::: Provided entries

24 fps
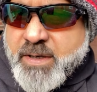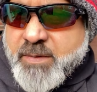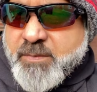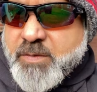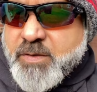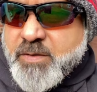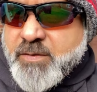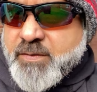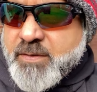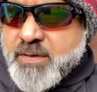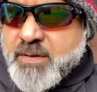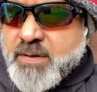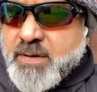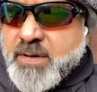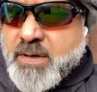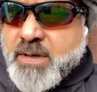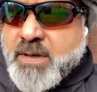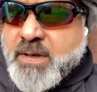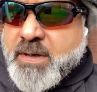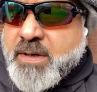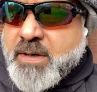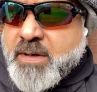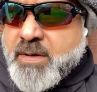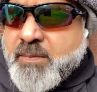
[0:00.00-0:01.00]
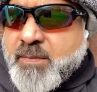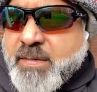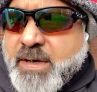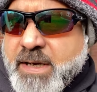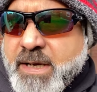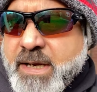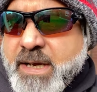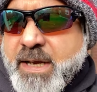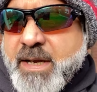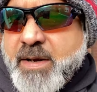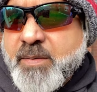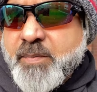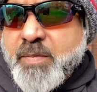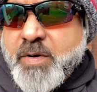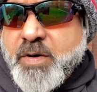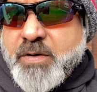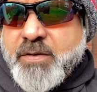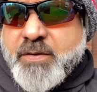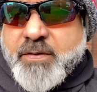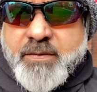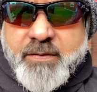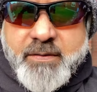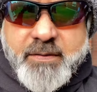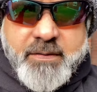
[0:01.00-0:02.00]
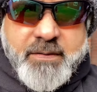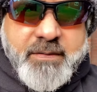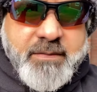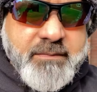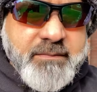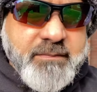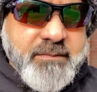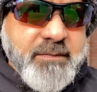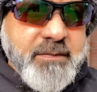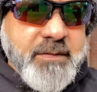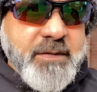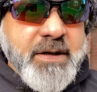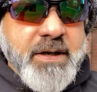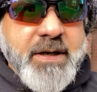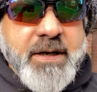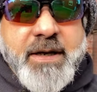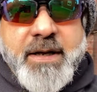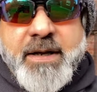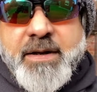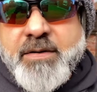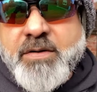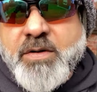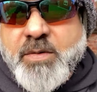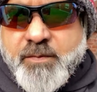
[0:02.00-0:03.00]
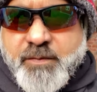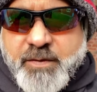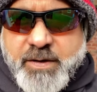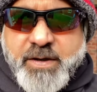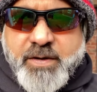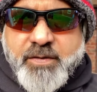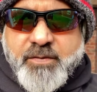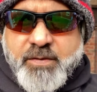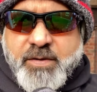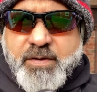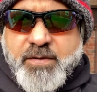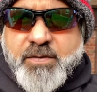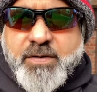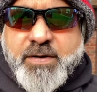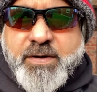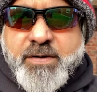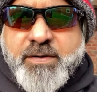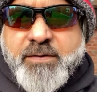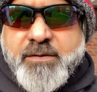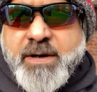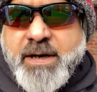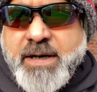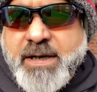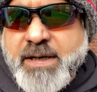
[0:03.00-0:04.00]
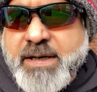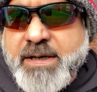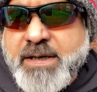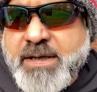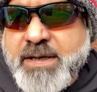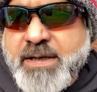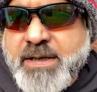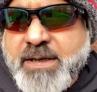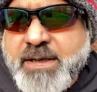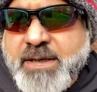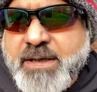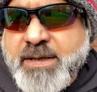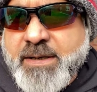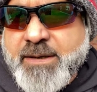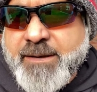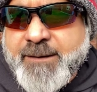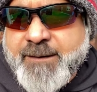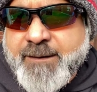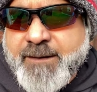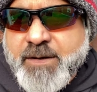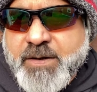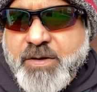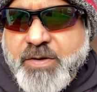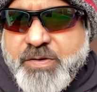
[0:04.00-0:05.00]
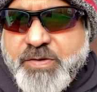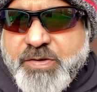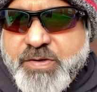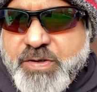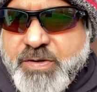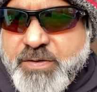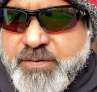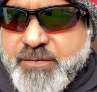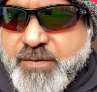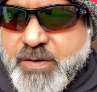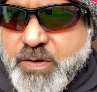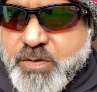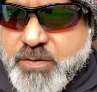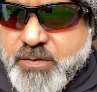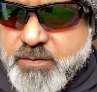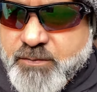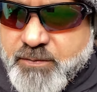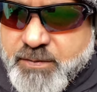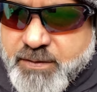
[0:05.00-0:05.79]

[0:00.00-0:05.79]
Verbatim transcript: I'm using my AirPods and hopefully it's recording directly onto the phone.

::::::

Each of the entries above must be output exactly, with none of the pictures.

* [Task result]:
24 fps
[0:00.00-0:01.00]
[0:01.00-0:02.00]
[0:02.00-0:03.00]
[0:03.00-0:04.00]
[0:04.00-0:05.00]
[0:05.00-0:05.79]

[0:00.00-0:05.79]
Verbatim transcript: I'm using my AirPods and hopefully it's recording directly onto the phone.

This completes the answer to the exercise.